When using a SamplerQNN, the output shape is related to the size of the quasi-probability distribution (for example, it would output 2 values if 1 qubit is used). However, when constructing a NeuralNetworkRegressor using the SamplerQNN, the output shape no longer reflects this. In my below example with 1000 training points, the shape is expected to be (1000,) when it should presumably be (1000,2).

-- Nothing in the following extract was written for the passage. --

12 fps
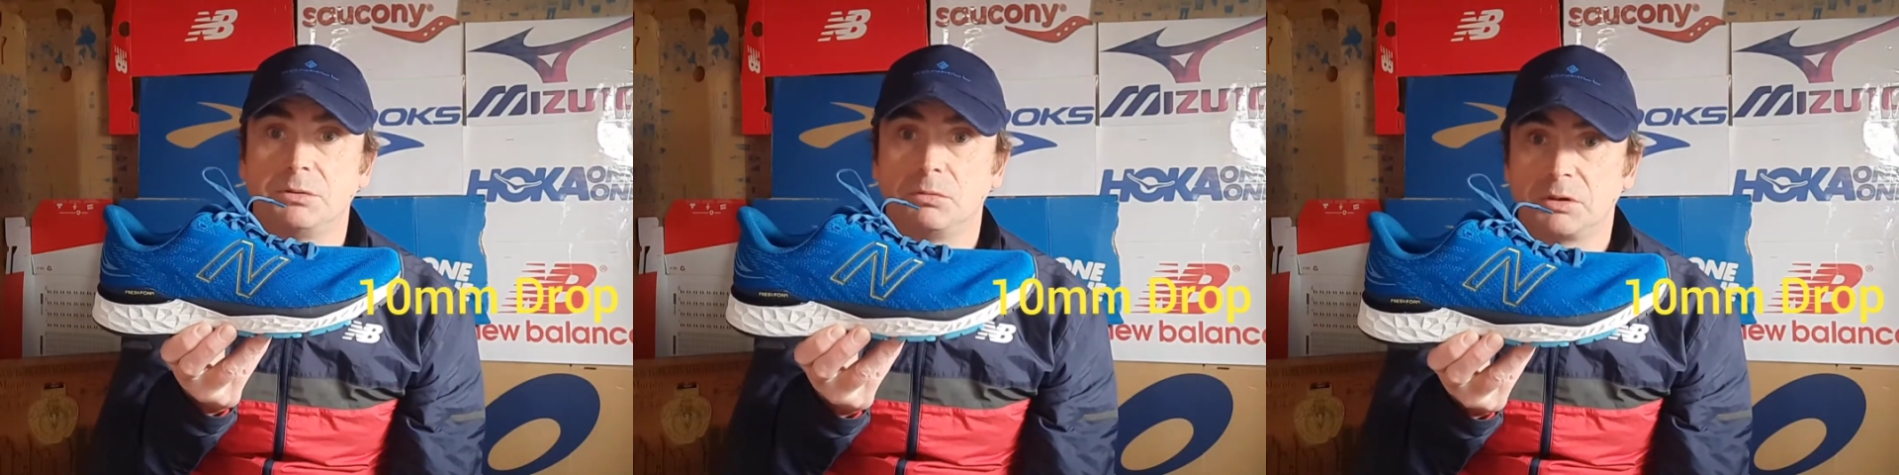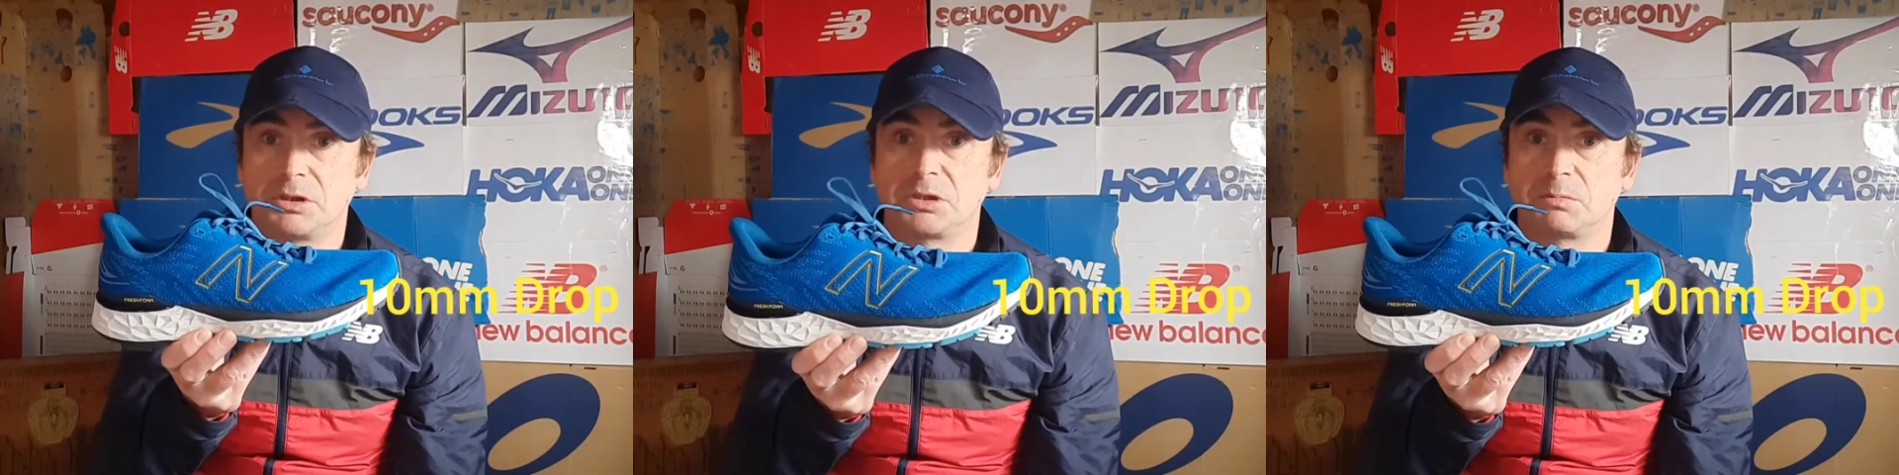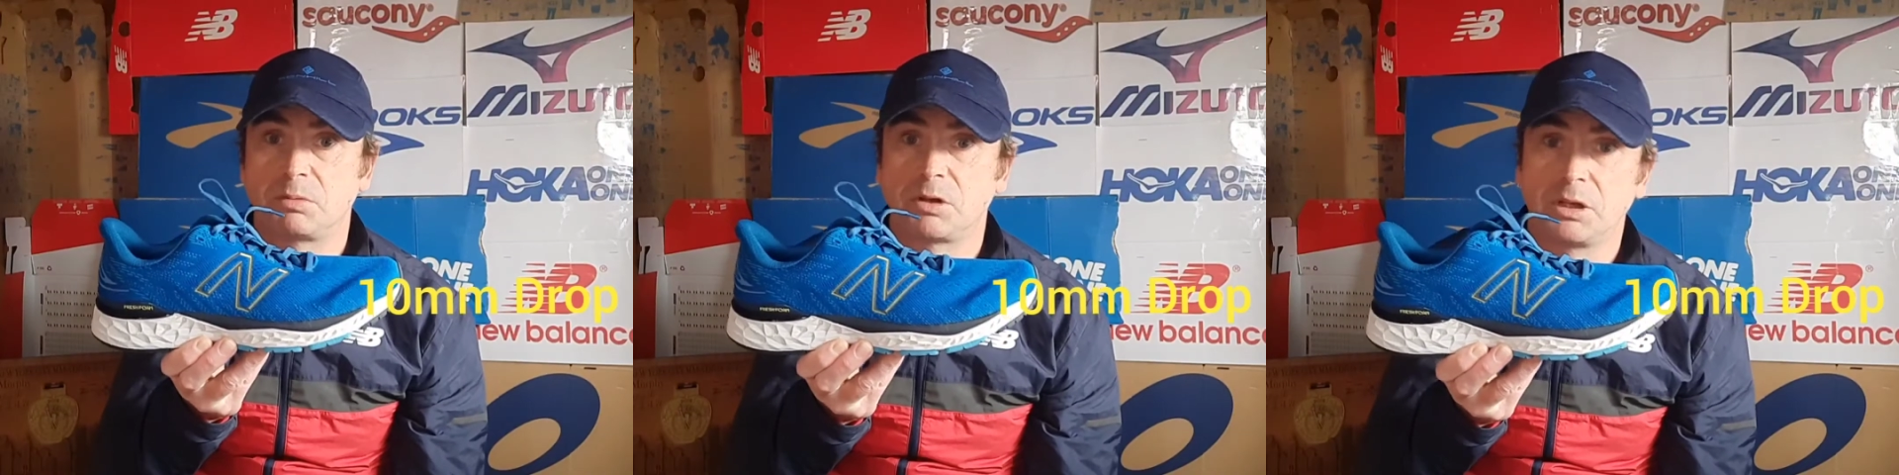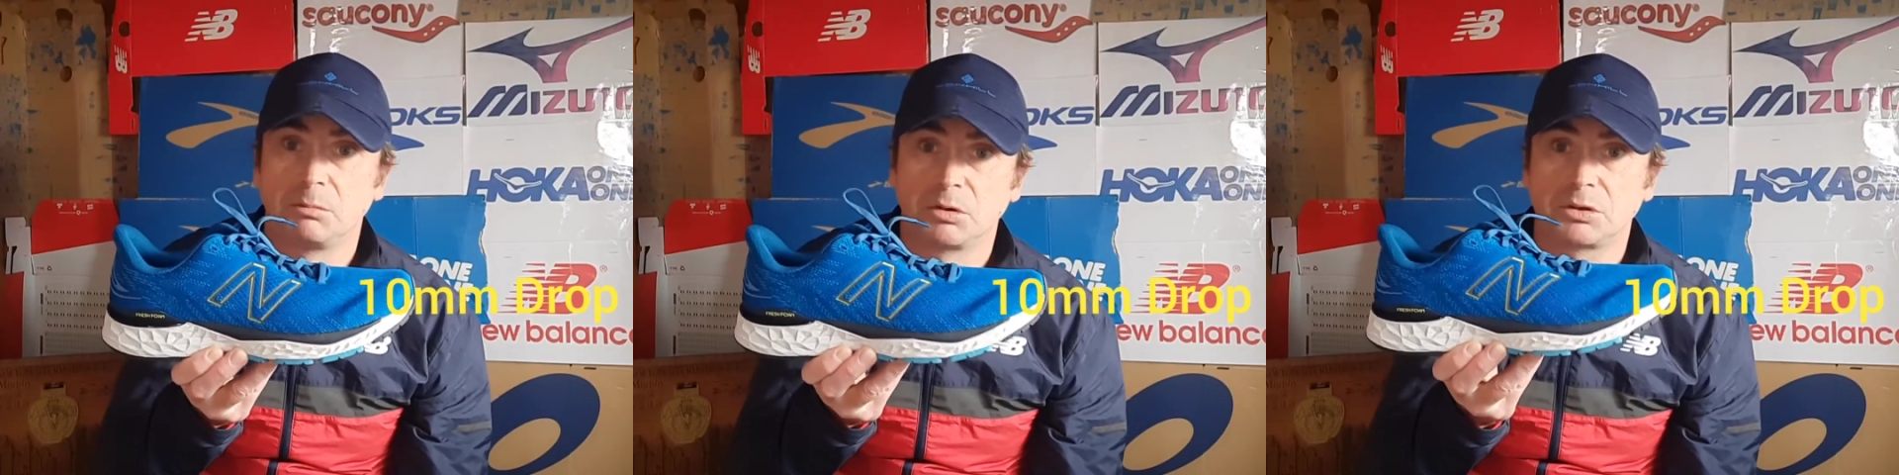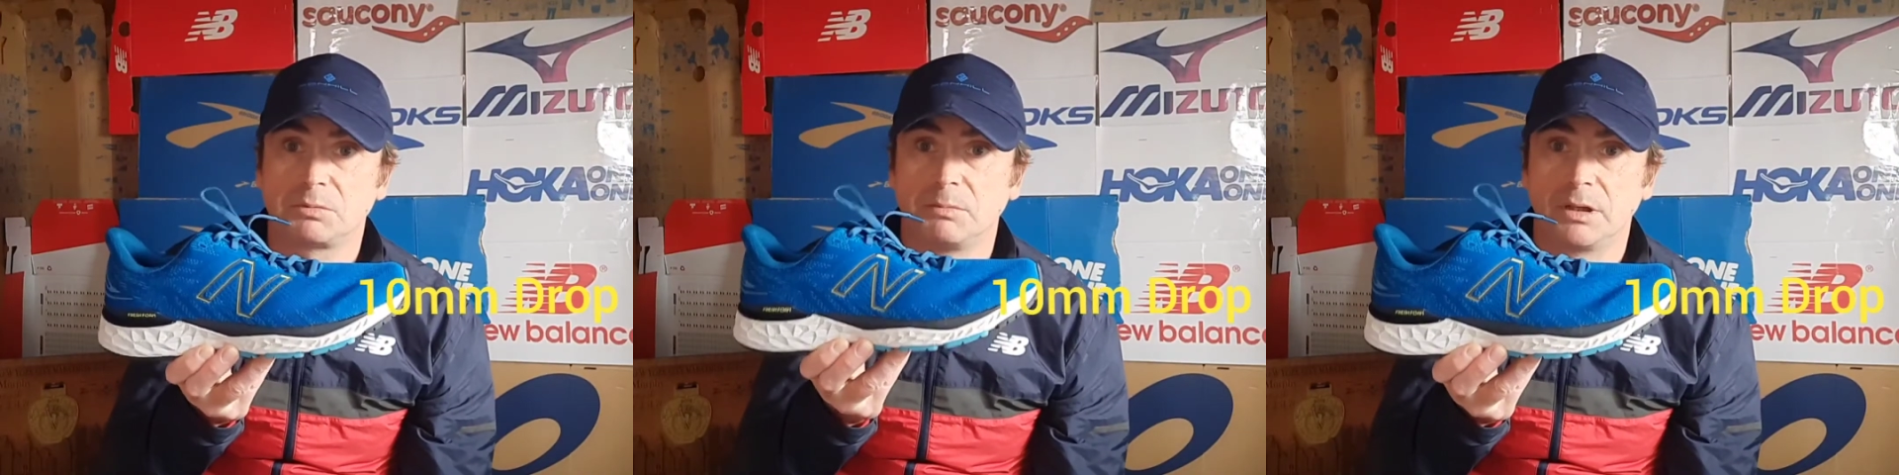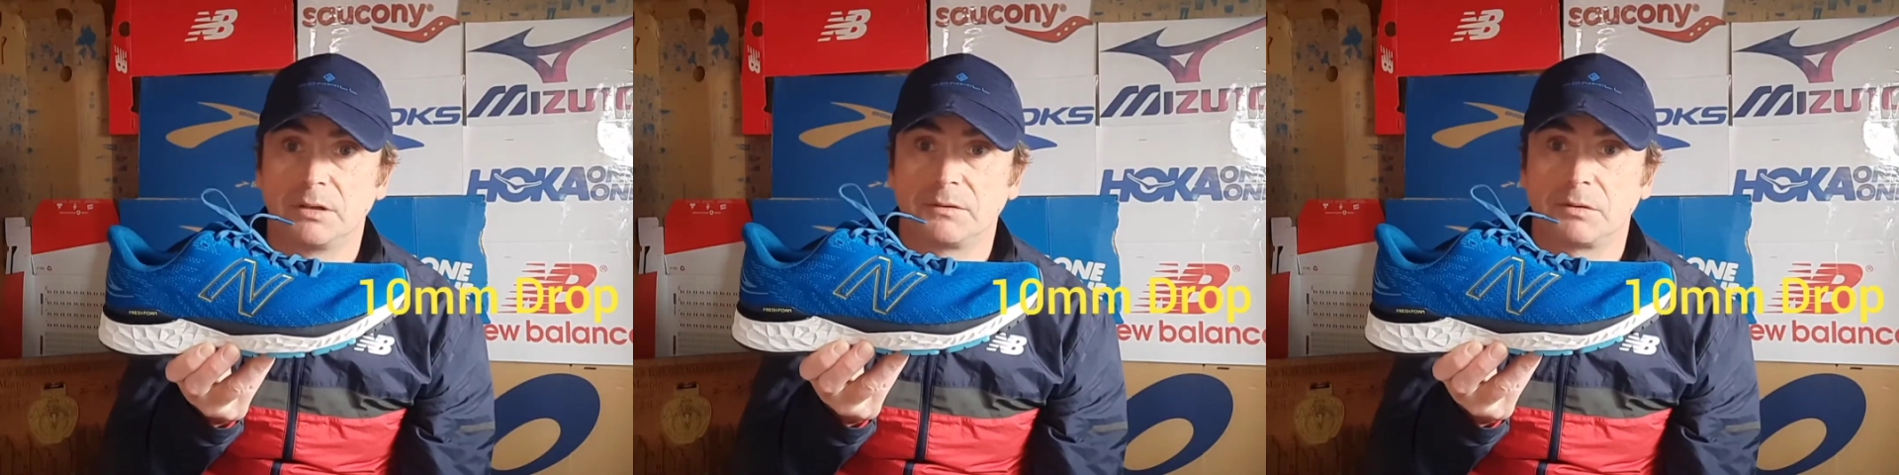which is pretty much
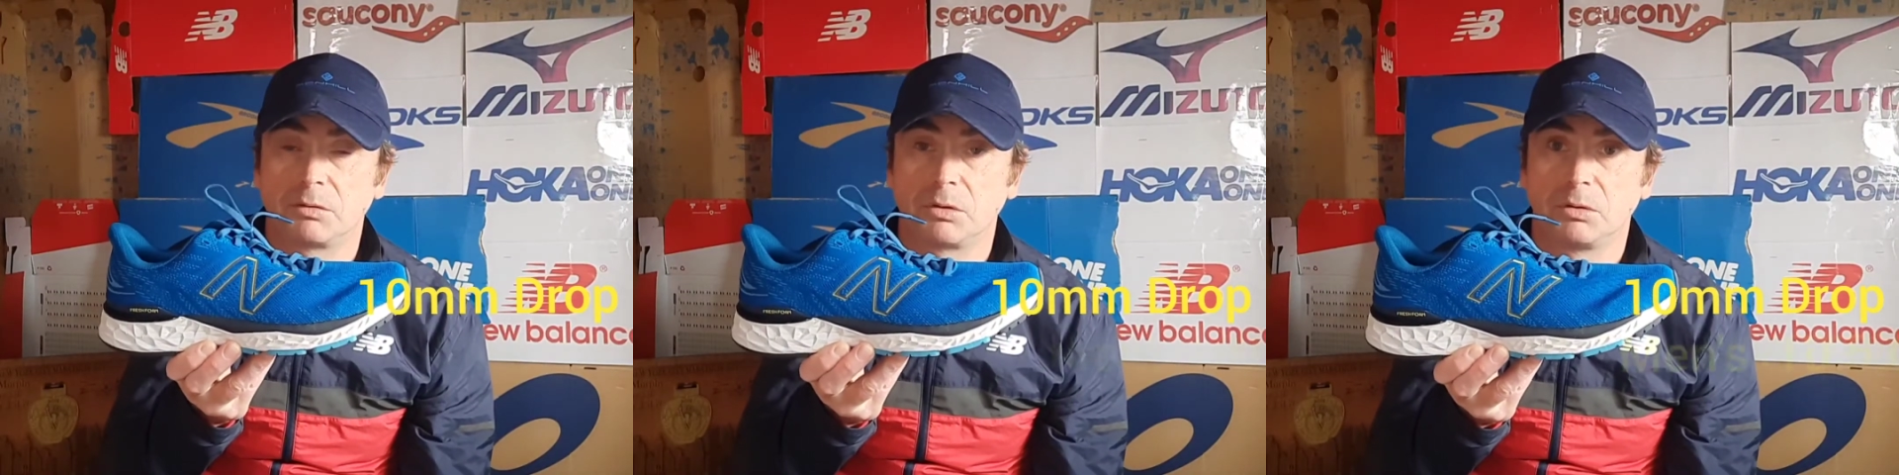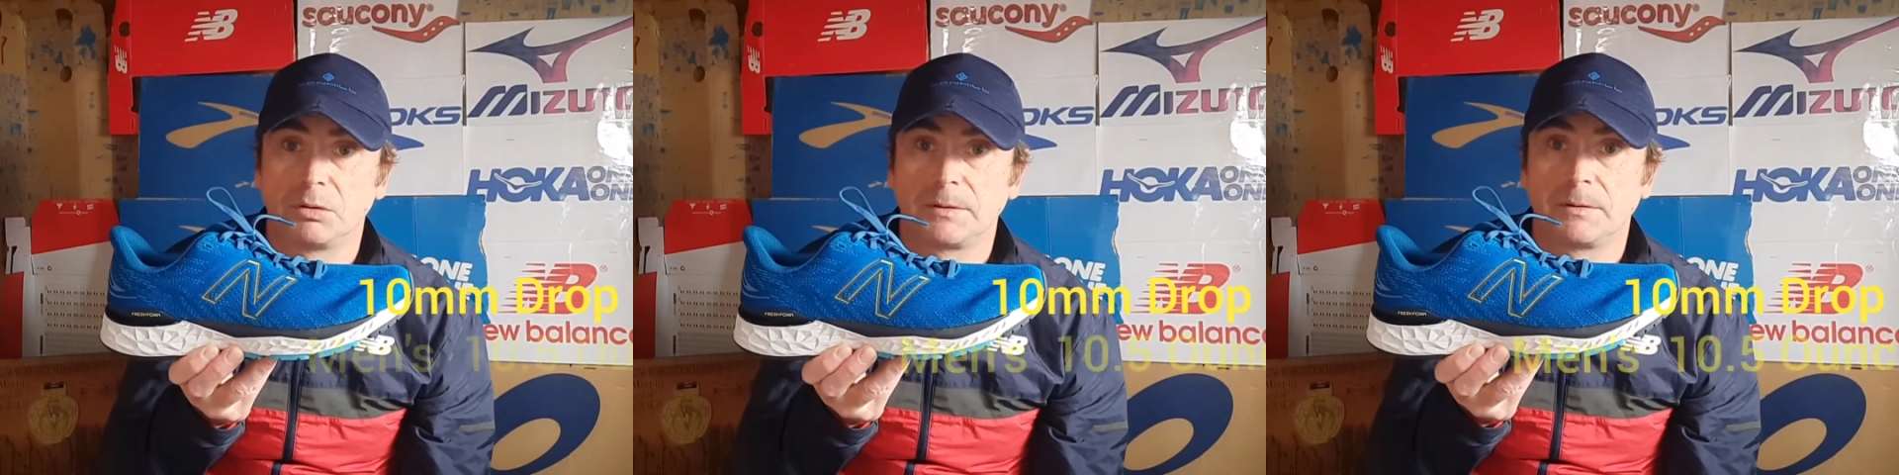middle of the road.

How can we reproduce the issue?

import numpy as np

from qiskit import QuantumCircuit
from qiskit.quantum_info import state_fidelity
from qiskit.algorithms.optimizers import L_BFGS_B

from qiskit.circuit.library import ZFeatureMap, RealAmplitudes
from qiskit_machine_learning.algorithms.regressors import NeuralNetworkRegressor
from qiskit_machine_learning.neural_networks import SamplerQNN

np.random.seed(27)
X_train = np.random.normal(scale=2.5, size=(1000, 1))
num_qubits = 1

y_train = []
for i in range(1000):
    prob = np.random.uniform()
    y_train.append([prob, 1-prob])

y_train = np.array(y_train)

print(X_train.shape)
print(y_train.shape)

(1000, 1) (1000, 2)

feature_map = ZFeatureMap(feature_dimension=num_qubits)
ansatz = RealAmplitudes(num_qubits=num_qubits, reps=1)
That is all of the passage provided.